Temporary Relief Urged for Nigerian Airlines
Nigeria’s domestic airlines, represented by the Airlines of Nigeria (AON), have reached out to the Major Energy Merchants Association of Nigeria (MEMAN), requesting a reduction in the price of aviation fuel, commonly known as Jet A1, which they claim is priced at N3,300 per litre. The airlines expressed that they might contemplate suspending operations if no measures are taken to lower these costs, although this threat seems to have been retracted. In response, MEMAN has refuted the airlines’ claims about fuel pricing and clarified that a uniform selling price is not feasible, as it would violate antitrust regulations.
MEMAN asserts that the average cost of aviation fuel is about N1,000 lower than what the airlines are reporting. Additionally, they noted that the current situation is not unique to Nigeria, as global petroleum prices are surging due to ongoing conflicts involving the United States, Israel, and Iran. This sentiment is echoed by the head of the International Energy Agency (IEA), who recently warned that Europe may face severe fuel shortages in the coming weeks. A UK government representative has indicated they are actively working with fuel suppliers and airlines to manage this crisis.
This global challenge highlights the need for coordinated responses from authorities in various countries. To effectively tackle the high aviation fuel prices in Nigeria, MEMAN has recommended that airlines move away from spot pricing and instead pursue long-term contractual agreements with suppliers. This strategy, known as fuel hedging, allows airlines to purchase fuel in advance, shielding themselves against anticipated price surges. However, to implement this strategy successfully, airlines will require adequate storage facilities. Major carriers often use fuel hedging as a protective measure during periods of price volatility and shortages. Industry officials suggest that many marketers are reluctant to sell fuel to domestic airlines, and some are struggling with prompt payment.
The Dangote refinery is a significant source of gasoline, diesel, aviation fuel, and other refined products for Nigeria, and it also exports its products to West and Central Africa.
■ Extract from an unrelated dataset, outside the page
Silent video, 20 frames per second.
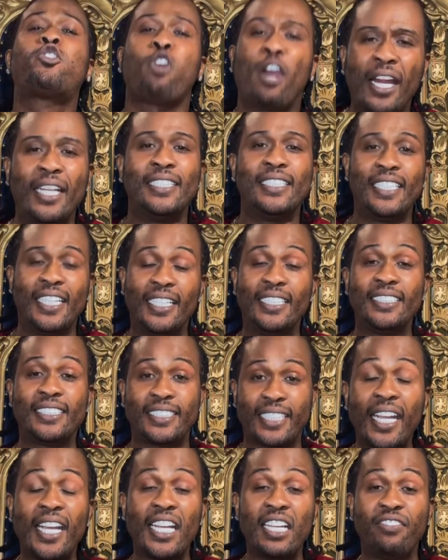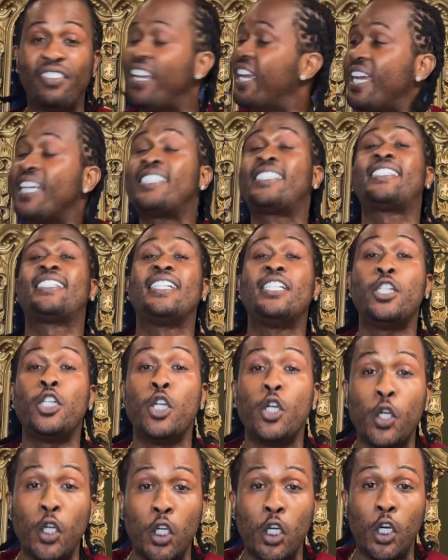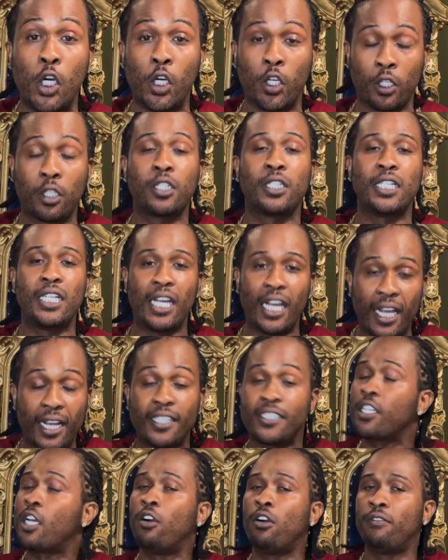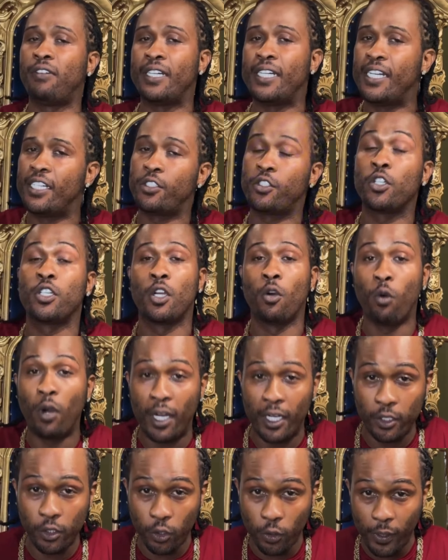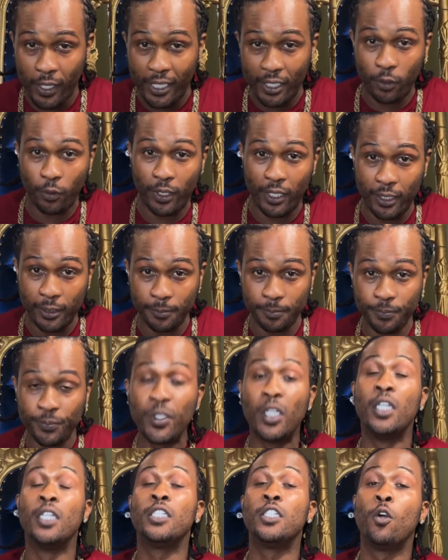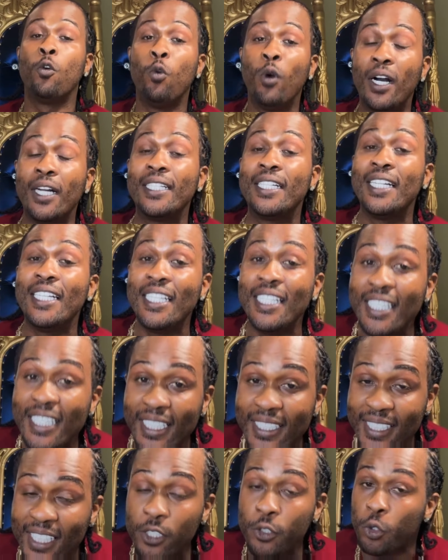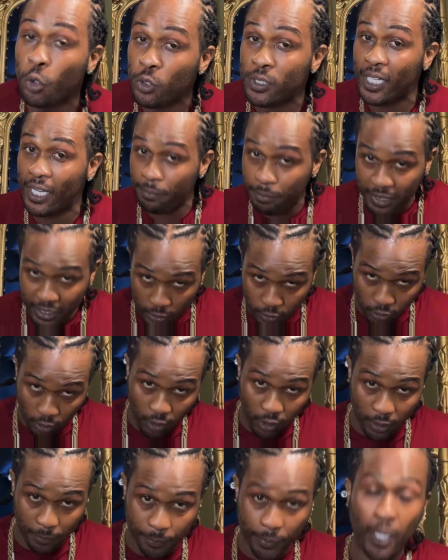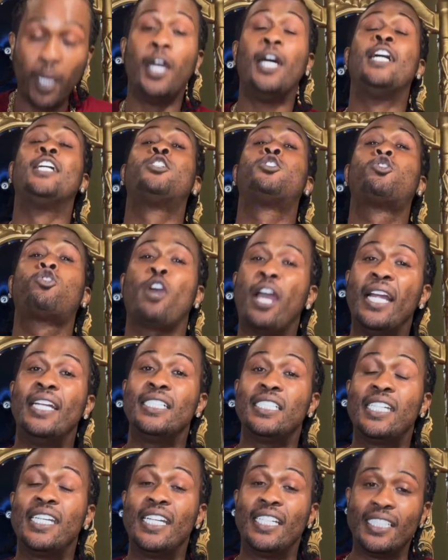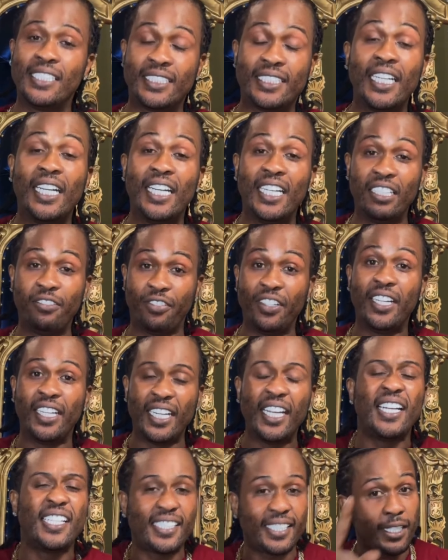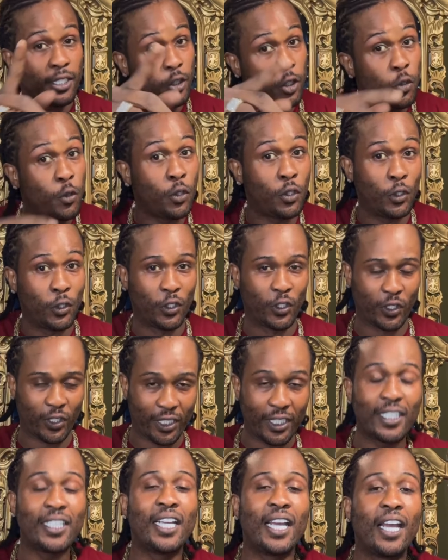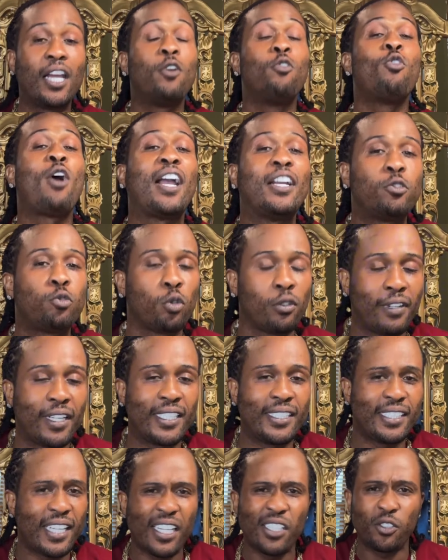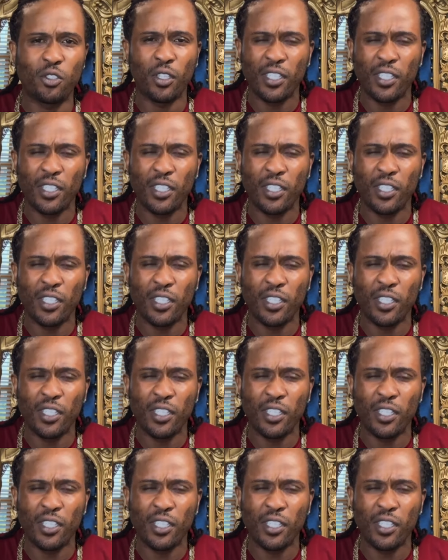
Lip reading: don't address her because you need to clean up the scent and you don't. That or that. And Dewey, Momo say she's in a long talking. She are waiting me. You come after the plane. Come at any show, she a deal with you. Right and proper. She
Currently, distributors acquire aviation fuel from the Dangote refinery in dollars and resell it to airlines in naira. This transactional structure complicates matters, as shipping costs and other associated fees are also dollar-denominated. Consequently, the federal government has inadvertently allowed a scenario in which local marketers purchase domestically sourced fuel in dollars, yet sell it to airlines for naira. This situation underscores the urgent need for government intervention to address rising prices of aviation fuel and provide temporary relief for airlines during this challenging period.
The AON’s consideration of halting operations may be misguided, as the challenges plaguing the sector largely stem from external factors. What the airlines face is not solely a localized issue; however, effective government involvement is essential, akin to actions taken by other nations undergoing similar crises. Stakeholders are advocating for a moratorium on various charges within the industry to alleviate the financial burden. Without such measures, airlines may have no choice but to pass rising operational costs onto passengers, further distressing an already precarious market. Additionally, there is a call for the Federal Airports Authority of Nigeria (FAAN) and related agencies to lower surcharges and taxes on local carriers and tickets, particularly during this critical time.
It is imperative that all necessary actions are taken to ensure the viability of Nigeria’s aviation sector and prevent it from becoming dysfunctional.